(Data entries)
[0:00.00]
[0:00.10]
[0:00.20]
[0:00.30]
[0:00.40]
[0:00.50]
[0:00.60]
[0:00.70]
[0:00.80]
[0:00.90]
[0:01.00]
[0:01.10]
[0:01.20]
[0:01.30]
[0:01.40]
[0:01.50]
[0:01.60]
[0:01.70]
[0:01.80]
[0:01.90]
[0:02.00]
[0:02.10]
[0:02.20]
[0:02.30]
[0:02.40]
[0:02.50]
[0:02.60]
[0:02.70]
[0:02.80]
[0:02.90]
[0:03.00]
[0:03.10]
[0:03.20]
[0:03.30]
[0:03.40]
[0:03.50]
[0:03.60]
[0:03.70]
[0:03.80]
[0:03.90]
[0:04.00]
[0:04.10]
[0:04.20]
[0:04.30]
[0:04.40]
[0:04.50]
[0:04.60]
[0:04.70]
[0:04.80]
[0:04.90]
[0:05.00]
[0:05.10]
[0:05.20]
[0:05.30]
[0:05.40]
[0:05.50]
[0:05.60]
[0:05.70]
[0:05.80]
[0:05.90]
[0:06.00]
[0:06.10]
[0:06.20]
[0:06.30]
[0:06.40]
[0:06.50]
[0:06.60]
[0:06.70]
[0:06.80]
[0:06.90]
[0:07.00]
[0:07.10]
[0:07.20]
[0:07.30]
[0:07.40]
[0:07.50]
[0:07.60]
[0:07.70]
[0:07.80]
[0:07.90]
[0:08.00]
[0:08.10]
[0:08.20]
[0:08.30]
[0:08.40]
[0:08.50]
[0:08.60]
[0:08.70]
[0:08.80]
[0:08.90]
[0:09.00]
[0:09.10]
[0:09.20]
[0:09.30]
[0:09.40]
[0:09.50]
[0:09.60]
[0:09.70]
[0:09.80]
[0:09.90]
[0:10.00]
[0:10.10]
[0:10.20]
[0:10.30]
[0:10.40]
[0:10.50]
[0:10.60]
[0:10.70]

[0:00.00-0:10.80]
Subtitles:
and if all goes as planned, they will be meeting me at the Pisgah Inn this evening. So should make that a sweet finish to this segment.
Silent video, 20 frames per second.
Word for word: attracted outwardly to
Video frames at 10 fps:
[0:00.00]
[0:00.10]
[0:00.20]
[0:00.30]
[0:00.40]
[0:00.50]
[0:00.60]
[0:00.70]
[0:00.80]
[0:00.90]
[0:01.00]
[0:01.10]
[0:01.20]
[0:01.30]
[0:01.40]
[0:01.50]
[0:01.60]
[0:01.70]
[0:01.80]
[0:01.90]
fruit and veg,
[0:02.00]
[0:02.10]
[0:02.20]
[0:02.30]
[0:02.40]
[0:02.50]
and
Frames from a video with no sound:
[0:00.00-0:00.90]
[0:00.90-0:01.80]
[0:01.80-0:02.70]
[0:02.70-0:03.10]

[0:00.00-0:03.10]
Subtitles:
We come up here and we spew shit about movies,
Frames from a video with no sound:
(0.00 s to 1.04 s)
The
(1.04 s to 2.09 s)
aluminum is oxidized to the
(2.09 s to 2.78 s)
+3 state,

**Task to carry out:** All the records above are to be reproduced exactly.

**Your response:**
[0:00.00]
[0:00.10]
[0:00.20]
[0:00.30]
[0:00.40]
[0:00.50]
[0:00.60]
[0:00.70]
[0:00.80]
[0:00.90]
[0:01.00]
[0:01.10]
[0:01.20]
[0:01.30]
[0:01.40]
[0:01.50]
[0:01.60]
[0:01.70]
[0:01.80]
[0:01.90]
[0:02.00]
[0:02.10]
[0:02.20]
[0:02.30]
[0:02.40]
[0:02.50]
[0:02.60]
[0:02.70]
[0:02.80]
[0:02.90]
[0:03.00]
[0:03.10]
[0:03.20]
[0:03.30]
[0:03.40]
[0:03.50]
[0:03.60]
[0:03.70]
[0:03.80]
[0:03.90]
[0:04.00]
[0:04.10]
[0:04.20]
[0:04.30]
[0:04.40]
[0:04.50]
[0:04.60]
[0:04.70]
[0:04.80]
[0:04.90]
[0:05.00]
[0:05.10]
[0:05.20]
[0:05.30]
[0:05.40]
[0:05.50]
[0:05.60]
[0:05.70]
[0:05.80]
[0:05.90]
[0:06.00]
[0:06.10]
[0:06.20]
[0:06.30]
[0:06.40]
[0:06.50]
[0:06.60]
[0:06.70]
[0:06.80]
[0:06.90]
[0:07.00]
[0:07.10]
[0:07.20]
[0:07.30]
[0:07.40]
[0:07.50]
[0:07.60]
[0:07.70]
[0:07.80]
[0:07.90]
[0:08.00]
[0:08.10]
[0:08.20]
[0:08.30]
[0:08.40]
[0:08.50]
[0:08.60]
[0:08.70]
[0:08.80]
[0:08.90]
[0:09.00]
[0:09.10]
[0:09.20]
[0:09.30]
[0:09.40]
[0:09.50]
[0:09.60]
[0:09.70]
[0:09.80]
[0:09.90]
[0:10.00]
[0:10.10]
[0:10.20]
[0:10.30]
[0:10.40]
[0:10.50]
[0:10.60]
[0:10.70]

[0:00.00-0:10.80]
Subtitles:
and if all goes as planned, they will be meeting me at the Pisgah Inn this evening. So should make that a sweet finish to this segment.
Silent video, 20 frames per second.
Word for word: attracted outwardly to
Video frames at 10 fps:
[0:00.00]
[0:00.10]
[0:00.20]
[0:00.30]
[0:00.40]
[0:00.50]
[0:00.60]
[0:00.70]
[0:00.80]
[0:00.90]
[0:01.00]
[0:01.10]
[0:01.20]
[0:01.30]
[0:01.40]
[0:01.50]
[0:01.60]
[0:01.70]
[0:01.80]
[0:01.90]
fruit and veg,
[0:02.00]
[0:02.10]
[0:02.20]
[0:02.30]
[0:02.40]
[0:02.50]
and
Frames from a video with no sound:
[0:00.00-0:00.90]
[0:00.90-0:01.80]
[0:01.80-0:02.70]
[0:02.70-0:03.10]

[0:00.00-0:03.10]
Subtitles:
We come up here and we spew shit about movies,
Frames from a video with no sound:
(0.00 s to 1.04 s)
The
(1.04 s to 2.09 s)
aluminum is oxidized to the
(2.09 s to 2.78 s)
+3 state,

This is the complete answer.